Problem to solve
Your answer should hold exactly the lines below from the line with "[00:00:03.33]" through the line with "[00:00:04.87]", both included, and no pictures at all.

***** Dataset entries *****

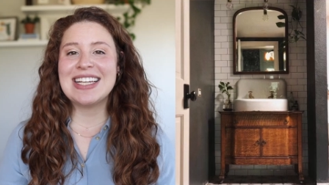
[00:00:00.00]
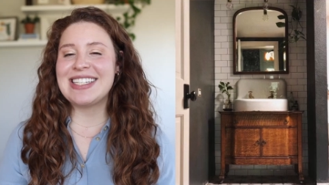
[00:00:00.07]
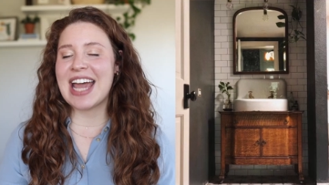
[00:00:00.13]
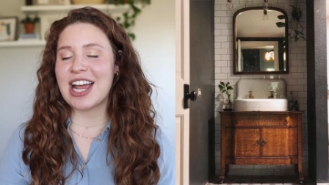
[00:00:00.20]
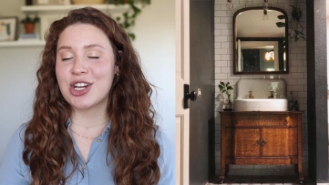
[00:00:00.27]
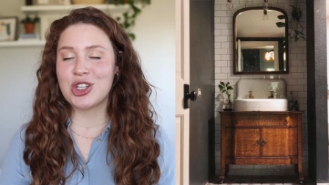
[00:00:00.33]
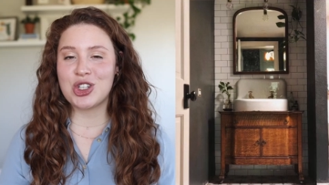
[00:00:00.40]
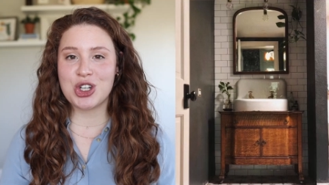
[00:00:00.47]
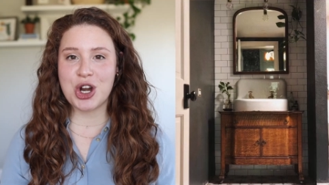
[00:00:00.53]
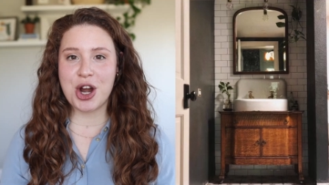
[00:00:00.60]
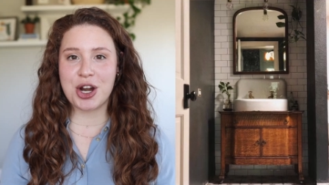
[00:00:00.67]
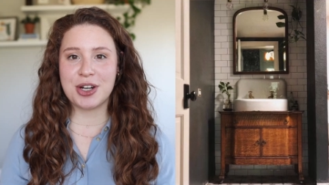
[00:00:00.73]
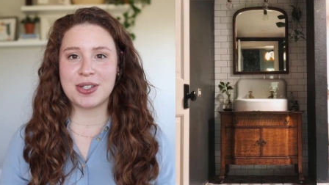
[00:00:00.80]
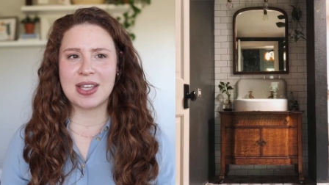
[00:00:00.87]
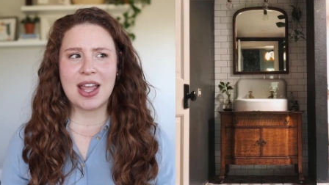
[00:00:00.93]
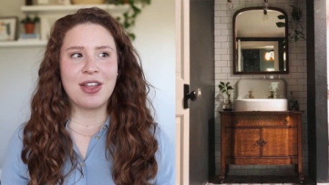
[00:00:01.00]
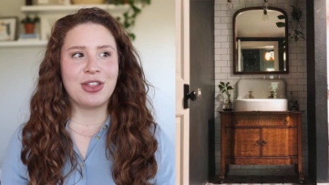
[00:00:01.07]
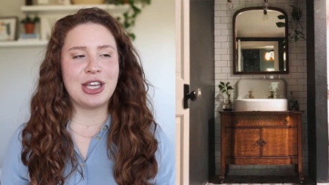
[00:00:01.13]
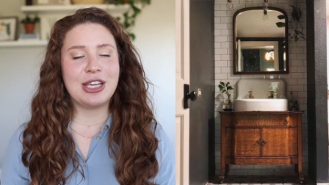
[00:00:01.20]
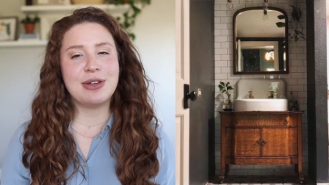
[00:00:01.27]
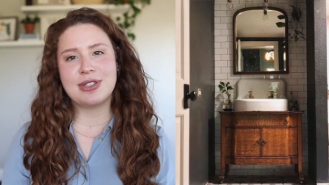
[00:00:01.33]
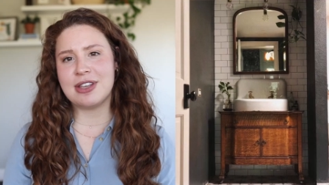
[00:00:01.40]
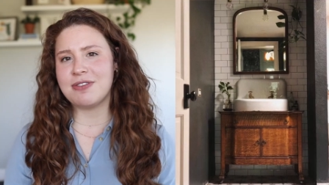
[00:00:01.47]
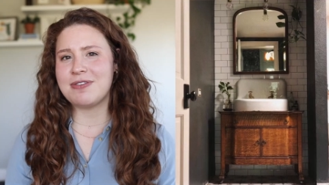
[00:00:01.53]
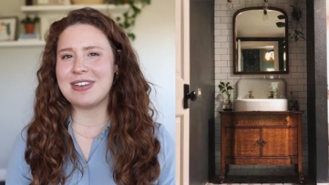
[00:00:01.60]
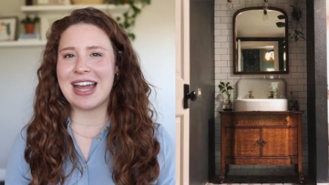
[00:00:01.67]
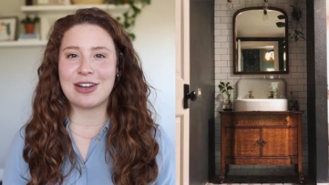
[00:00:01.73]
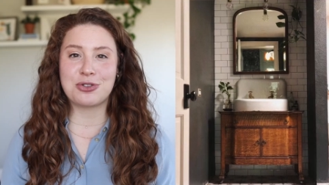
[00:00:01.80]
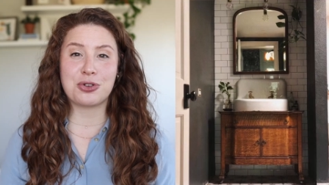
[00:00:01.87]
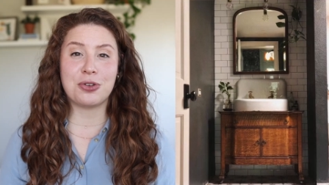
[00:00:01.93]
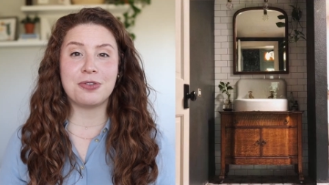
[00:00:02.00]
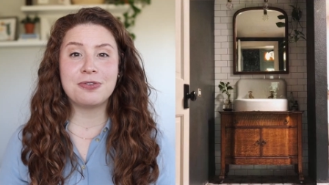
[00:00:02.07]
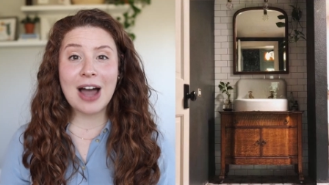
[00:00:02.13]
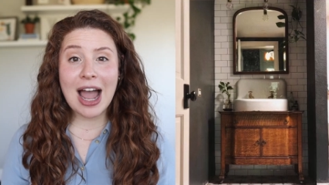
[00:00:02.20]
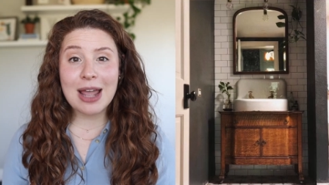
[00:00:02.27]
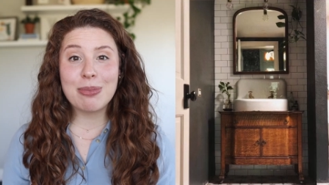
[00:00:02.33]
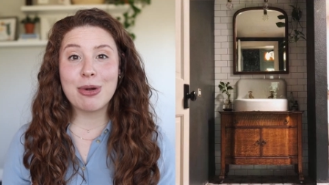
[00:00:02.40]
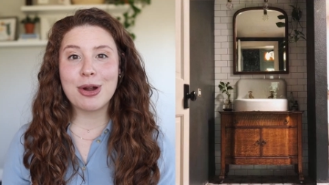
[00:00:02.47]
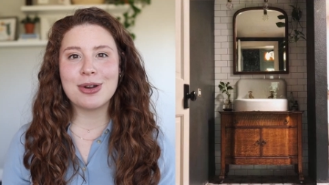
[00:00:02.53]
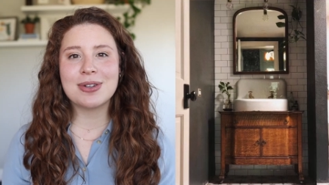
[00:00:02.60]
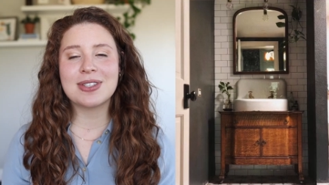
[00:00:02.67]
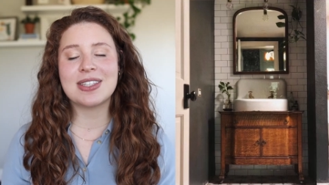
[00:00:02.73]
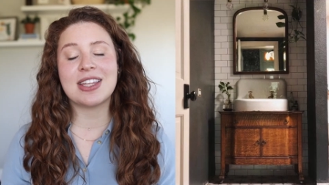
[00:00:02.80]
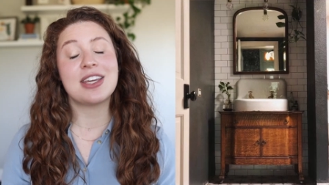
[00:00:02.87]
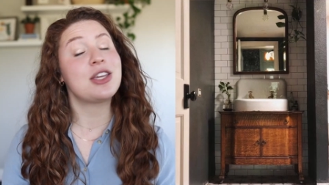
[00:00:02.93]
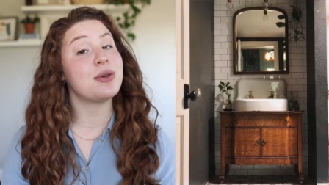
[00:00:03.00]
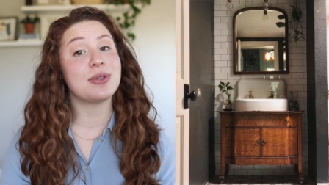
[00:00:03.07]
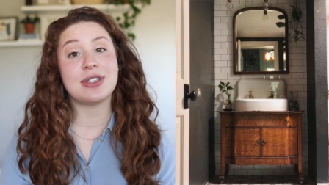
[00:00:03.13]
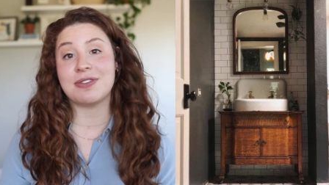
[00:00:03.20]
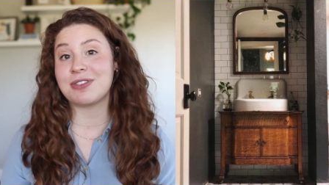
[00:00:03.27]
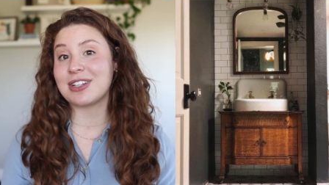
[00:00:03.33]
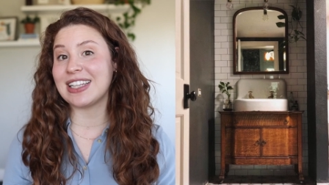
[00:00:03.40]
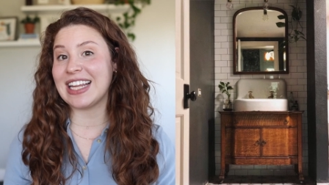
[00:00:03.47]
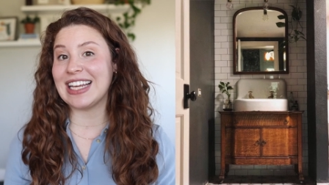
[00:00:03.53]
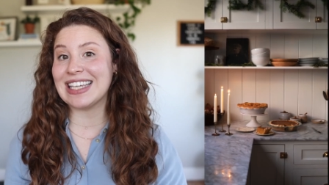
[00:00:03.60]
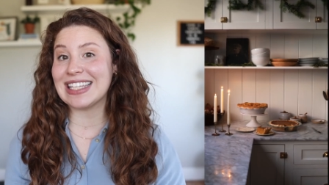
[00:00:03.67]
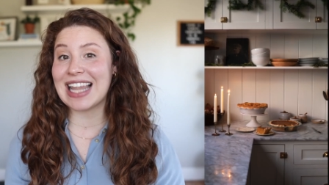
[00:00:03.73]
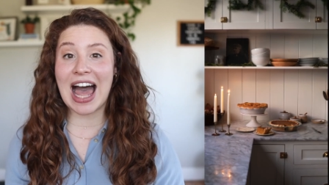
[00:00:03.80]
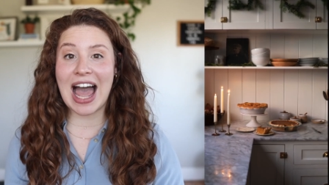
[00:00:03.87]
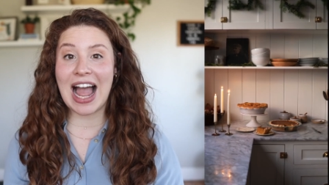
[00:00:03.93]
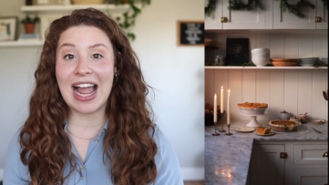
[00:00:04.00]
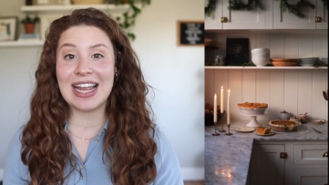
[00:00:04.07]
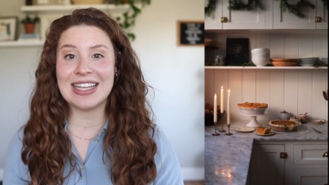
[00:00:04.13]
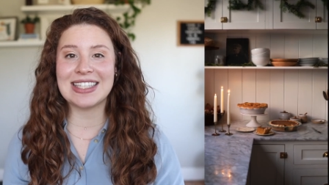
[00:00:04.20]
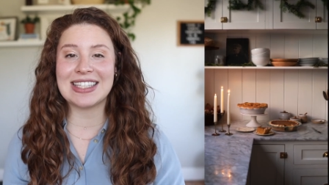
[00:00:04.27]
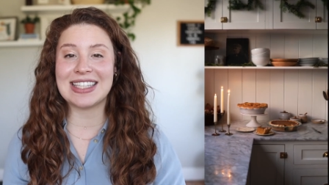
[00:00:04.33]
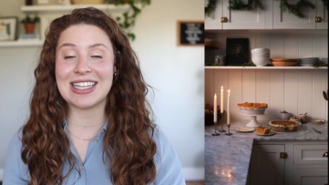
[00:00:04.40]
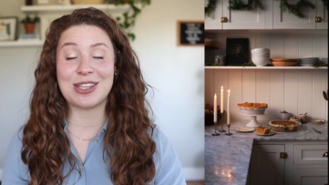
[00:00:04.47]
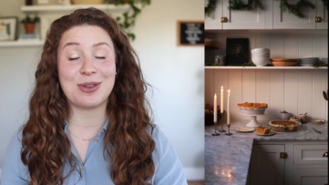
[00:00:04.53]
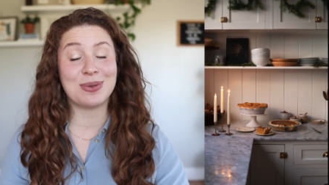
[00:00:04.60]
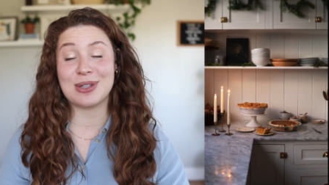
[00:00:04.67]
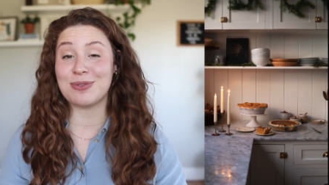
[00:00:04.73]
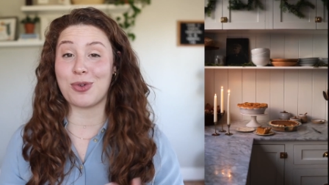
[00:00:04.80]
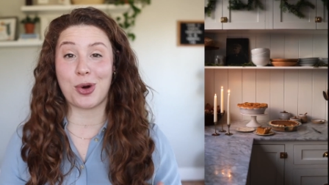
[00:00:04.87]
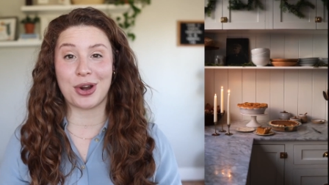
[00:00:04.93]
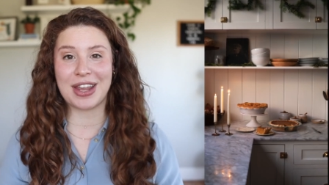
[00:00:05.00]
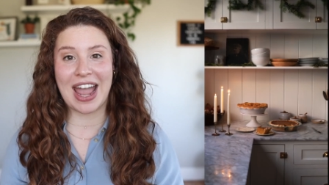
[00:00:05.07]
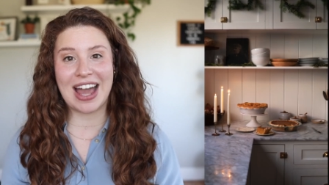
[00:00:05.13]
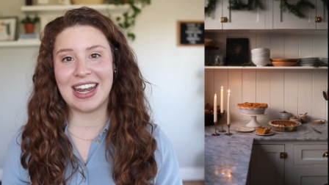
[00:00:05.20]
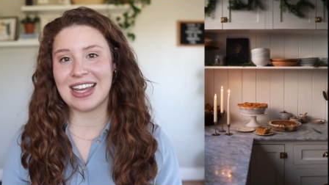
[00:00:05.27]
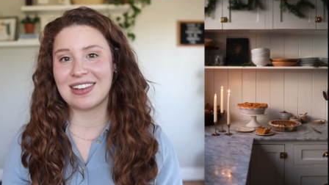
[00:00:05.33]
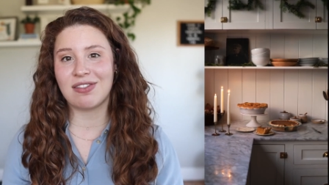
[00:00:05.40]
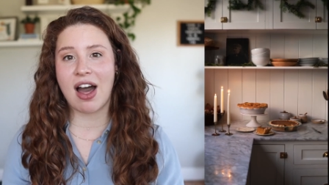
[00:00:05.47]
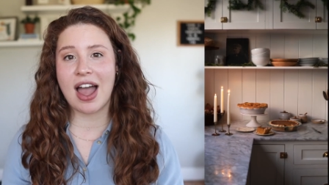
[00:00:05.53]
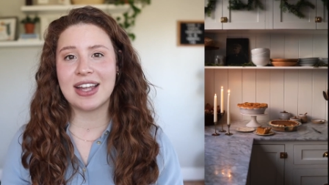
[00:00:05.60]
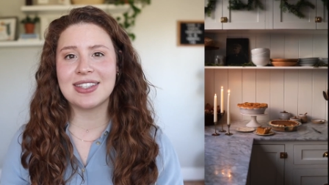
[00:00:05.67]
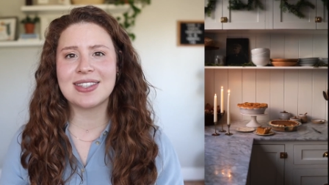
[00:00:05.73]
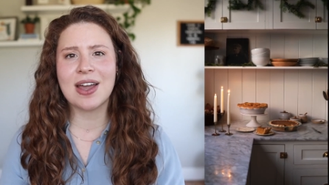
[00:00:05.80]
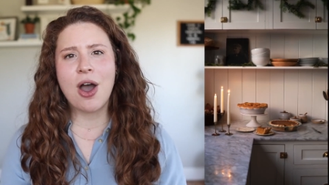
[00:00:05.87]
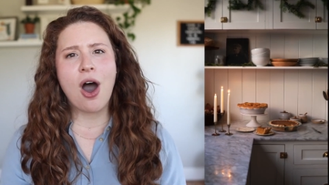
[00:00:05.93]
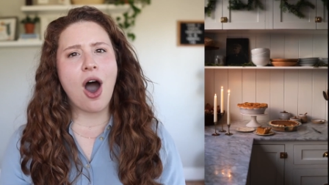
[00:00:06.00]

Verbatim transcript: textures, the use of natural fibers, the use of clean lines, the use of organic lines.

*****
***** Dataset entries *****

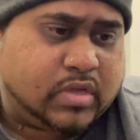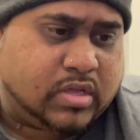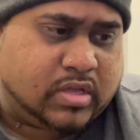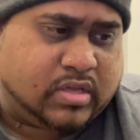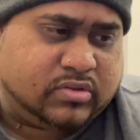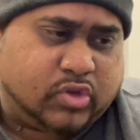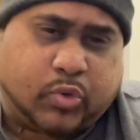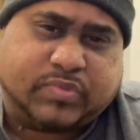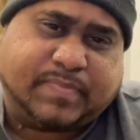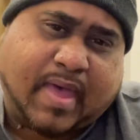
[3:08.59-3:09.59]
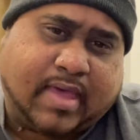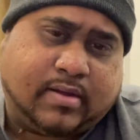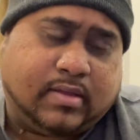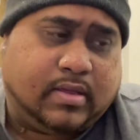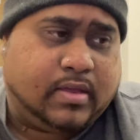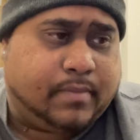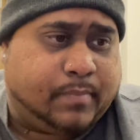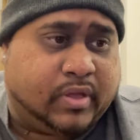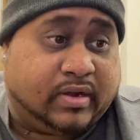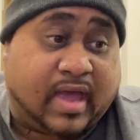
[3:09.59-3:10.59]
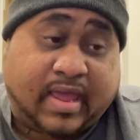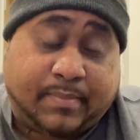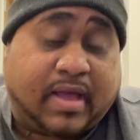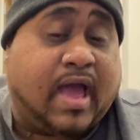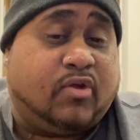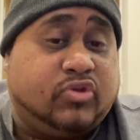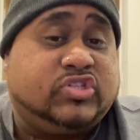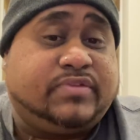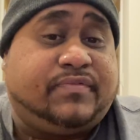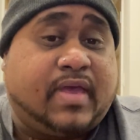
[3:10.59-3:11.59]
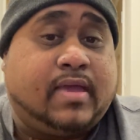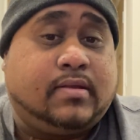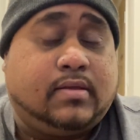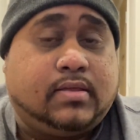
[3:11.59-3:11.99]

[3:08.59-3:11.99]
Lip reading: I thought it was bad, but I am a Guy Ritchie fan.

*****

Reply to the exercise
[00:00:03.33]
[00:00:03.40]
[00:00:03.47]
[00:00:03.53]
[00:00:03.60]
[00:00:03.67]
[00:00:03.73]
[00:00:03.80]
[00:00:03.87]
[00:00:03.93]
[00:00:04.00]
[00:00:04.07]
[00:00:04.13]
[00:00:04.20]
[00:00:04.27]
[00:00:04.33]
[00:00:04.40]
[00:00:04.47]
[00:00:04.53]
[00:00:04.60]
[00:00:04.67]
[00:00:04.73]
[00:00:04.80]
[00:00:04.87]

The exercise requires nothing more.